Fundraising will “significantly rebound” this year following the resumption of domestic initial public offerings, PwC writes in its latest private equity outlook. With the exception of 2009, 2013 was the worst year since 2007 for private equity fundraising in the region, with just $33.1 billion raised, compared to $45.4 billion a year earlier.
PwC is similarly optimistic that investments, which increased in both volume and value between 2012 and 2013, will continue to rise, with an uptick in buyouts rather than minority stakes which have traditionally dominated deal making in China.
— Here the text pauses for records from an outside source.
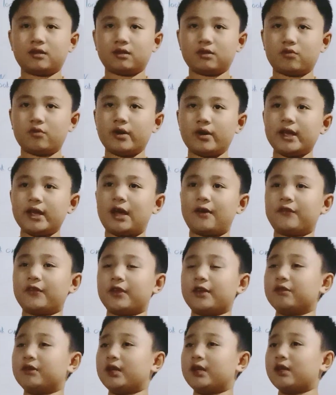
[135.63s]
we have
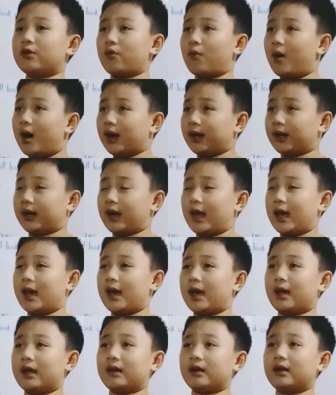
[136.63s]
Unit 1,
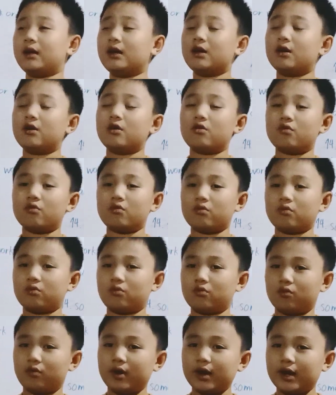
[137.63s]
and
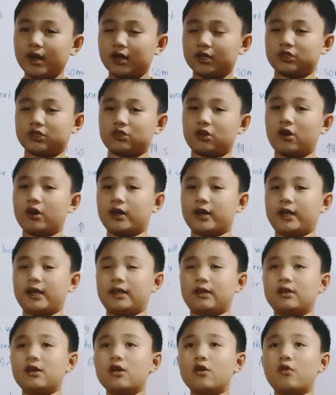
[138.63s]
we are
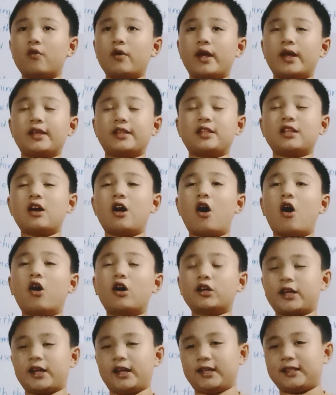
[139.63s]
starting with
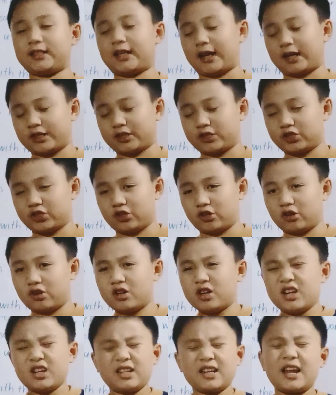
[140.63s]
architecture.
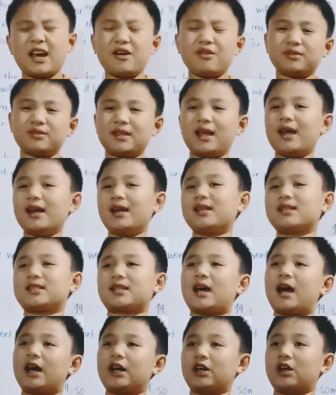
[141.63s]
Now that is
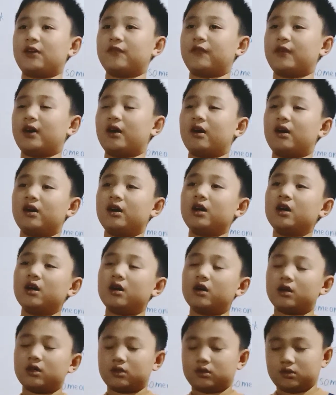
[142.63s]
kind of a
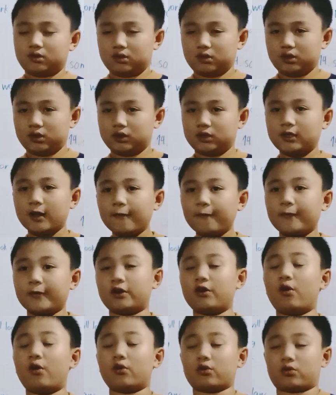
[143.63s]

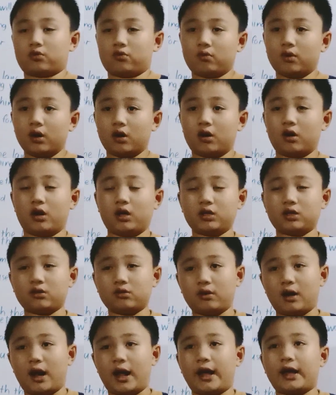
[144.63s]
difficult word,
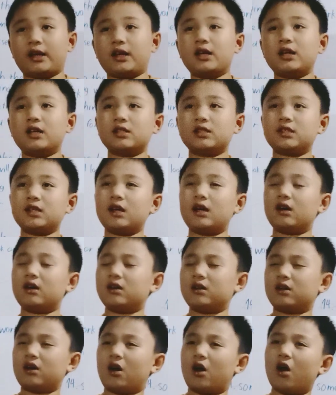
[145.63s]
right? So
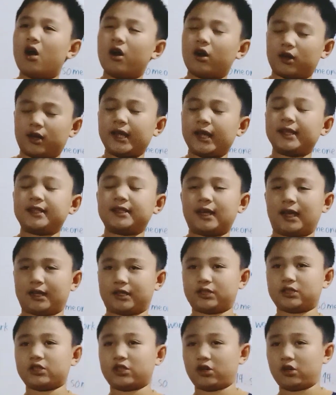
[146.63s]

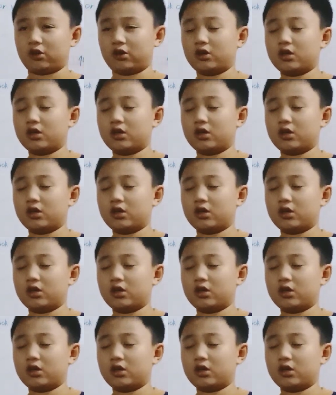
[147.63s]
architecture.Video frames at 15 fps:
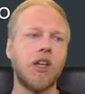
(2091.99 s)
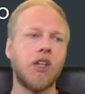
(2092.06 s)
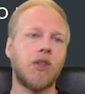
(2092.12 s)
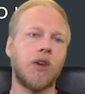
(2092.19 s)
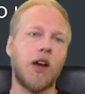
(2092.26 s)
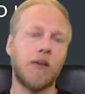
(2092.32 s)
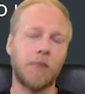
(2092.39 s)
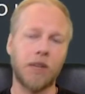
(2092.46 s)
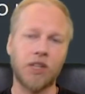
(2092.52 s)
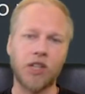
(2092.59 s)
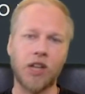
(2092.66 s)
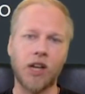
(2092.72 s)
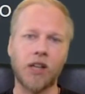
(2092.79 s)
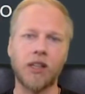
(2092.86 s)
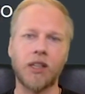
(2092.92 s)
Do I have my
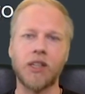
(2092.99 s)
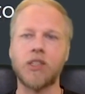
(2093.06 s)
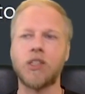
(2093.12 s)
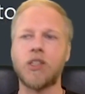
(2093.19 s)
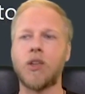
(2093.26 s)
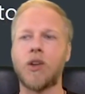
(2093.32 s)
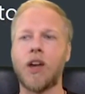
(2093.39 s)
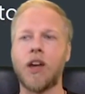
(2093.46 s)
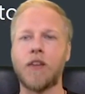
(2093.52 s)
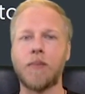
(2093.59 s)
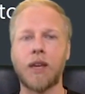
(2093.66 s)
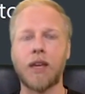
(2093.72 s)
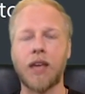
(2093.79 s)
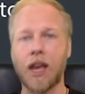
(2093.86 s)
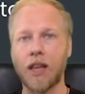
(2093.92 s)
checklist? Do I have
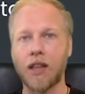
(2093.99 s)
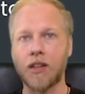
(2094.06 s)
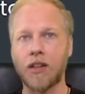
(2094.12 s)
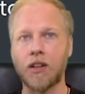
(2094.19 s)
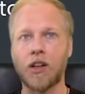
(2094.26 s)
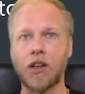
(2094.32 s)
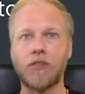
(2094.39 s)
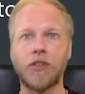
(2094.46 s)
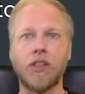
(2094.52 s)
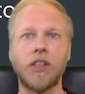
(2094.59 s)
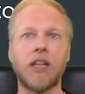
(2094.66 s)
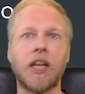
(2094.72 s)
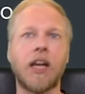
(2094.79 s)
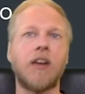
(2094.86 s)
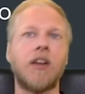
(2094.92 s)
my calendar all
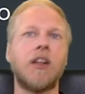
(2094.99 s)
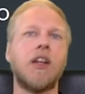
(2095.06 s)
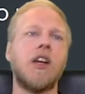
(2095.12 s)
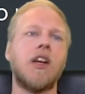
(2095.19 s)
filled out?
Buyouts have slowly proliferated with the emergence of such shops as Lunar Capital, which only buy majority shares in portfolio companies, and as entrepreneurs have become more willing to release control over their businesses.
The grim economic data emerging from China earlier this week may also serve to bolster investment in the region given the contrarian nature of many private equity investors.
PwC also predicts an increase in outbound private equity deals and some interest in investing in China’s state-owned enterprises.
Some general partners are still slightly skeptical about how easy it will be for managers to offload investments via an IPO given the pipeline of businesses still waiting to list and new offering regulations.
Scott Chen, a managing director at TPG Capital, said at the Private Equity International conference this week that China’s IPO market is still “extremely challenging.”
The number of PE-backed IPOs dropped more than 60% between 2012 and 2013, and remained well off a peak level in 2010 when some 212 companies debuted.
The lack of IPOs in China over the last 14-months has had a detrimental effect on both yuan- and dollar-managers investing in China, creating a substantial overhang of new investments as the number of exits declined for the third year running. A lack of capital flowing back to limited partners in turn constrains the amount those investors can commit to new fund offerings.